Still if we run those two functions, we should see our database seeded with some initial data.

* `athena.queries.read_query`

From there, we can query our dataset with athena with our `read_query(query)` function.

### Seeding a list of llcs

Eventually, we would like this to work for a list of llcs.  And we want this to be a common list of llcs regardless of whose computer is running this.

So in the console.py file you can see that we call `write_llcs`, which writes to a parquet file in S3, a list of llc names defined in `seed/restaurant_llcs.py`.  Then we can read them and get back a list of llcs.

### Our Run file

Ok, so now we have seeded and crawled our database with some receipts data.  If you look at the `etl/tx_drinks/run.py` file, you can see that our flow works similarly, but slightly differently from what we just walked through.

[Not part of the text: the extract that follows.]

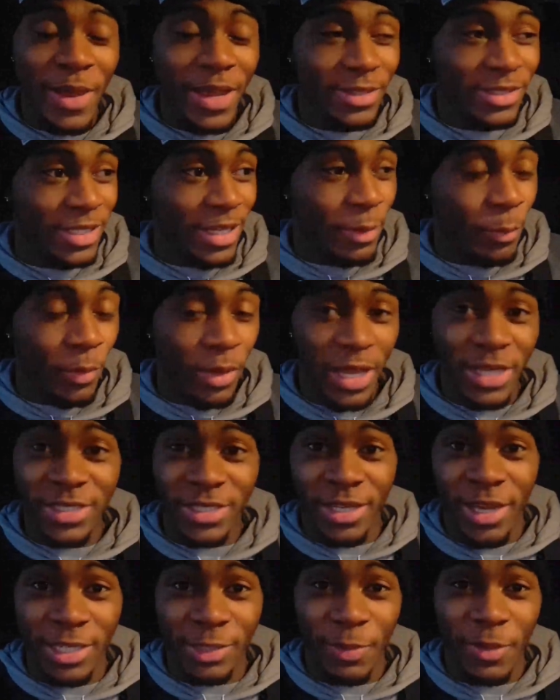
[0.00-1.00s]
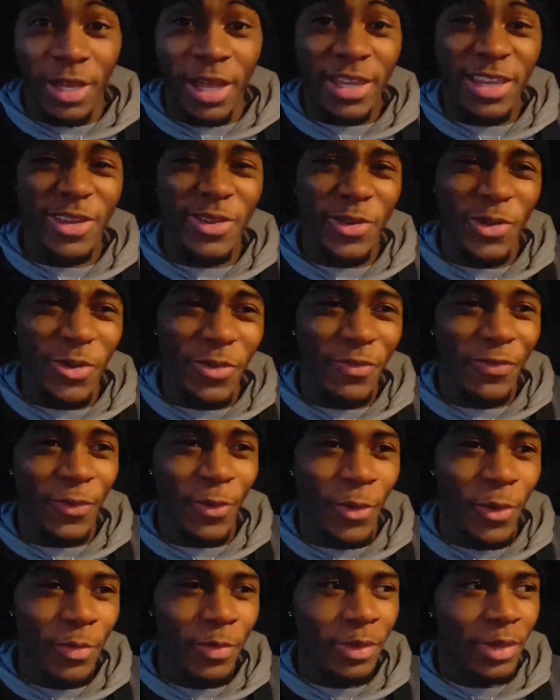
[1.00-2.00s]
exercise, but like in good
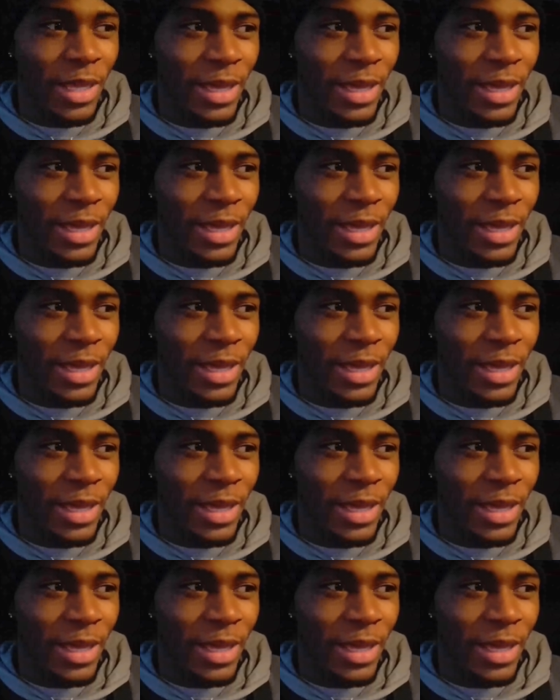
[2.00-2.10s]
form.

The main issue is that when we already have restaurant data in S3, we just want to pull new data, and when it's a new restaurant we want to pull all data.

* find_and_coerce
    * This calls `receipts_client.find`, which first looks for new data, or if we don't have receipts for the restaurant in the db will find all data. 
   * `receipts_client.find_recent()`
        * `queries.find_last_end_date(name)`
            * It does this by first finding the last obligation end_date of the specified restaurant.  
        * `receipts_client.find_receipts_after(name, last_end_date)`
            * Then having been provided that end date, we query the api only for restaurant receipts after that date.
        * `find_all_receipts()`
            * Called if there are no existing receipts. 

* `find_and_coerce_llcs`()
    * calls find_and_coerce for all llcs stored in our s3 file.
    * From there, we coerce the dataframe, and store in s3.

So the above approach will allow us to just query for new receipts that we have not seen before.

### Flow

Now onto the flow.py file.  Notice that once again there is almost **hardly any code** in the flow.py file.

The only exception is the `find_and_write_receipts` flow.  And even that, we have another function that in run.py that essentially does the same thing.  

So again, the point is to test and write as much logic as possible outside of our workflow manager, prefect.  This makes it easier to test, and rapidly speeds up the feedback loop when we try our code, instead of the slow task of waiting for a flow to run.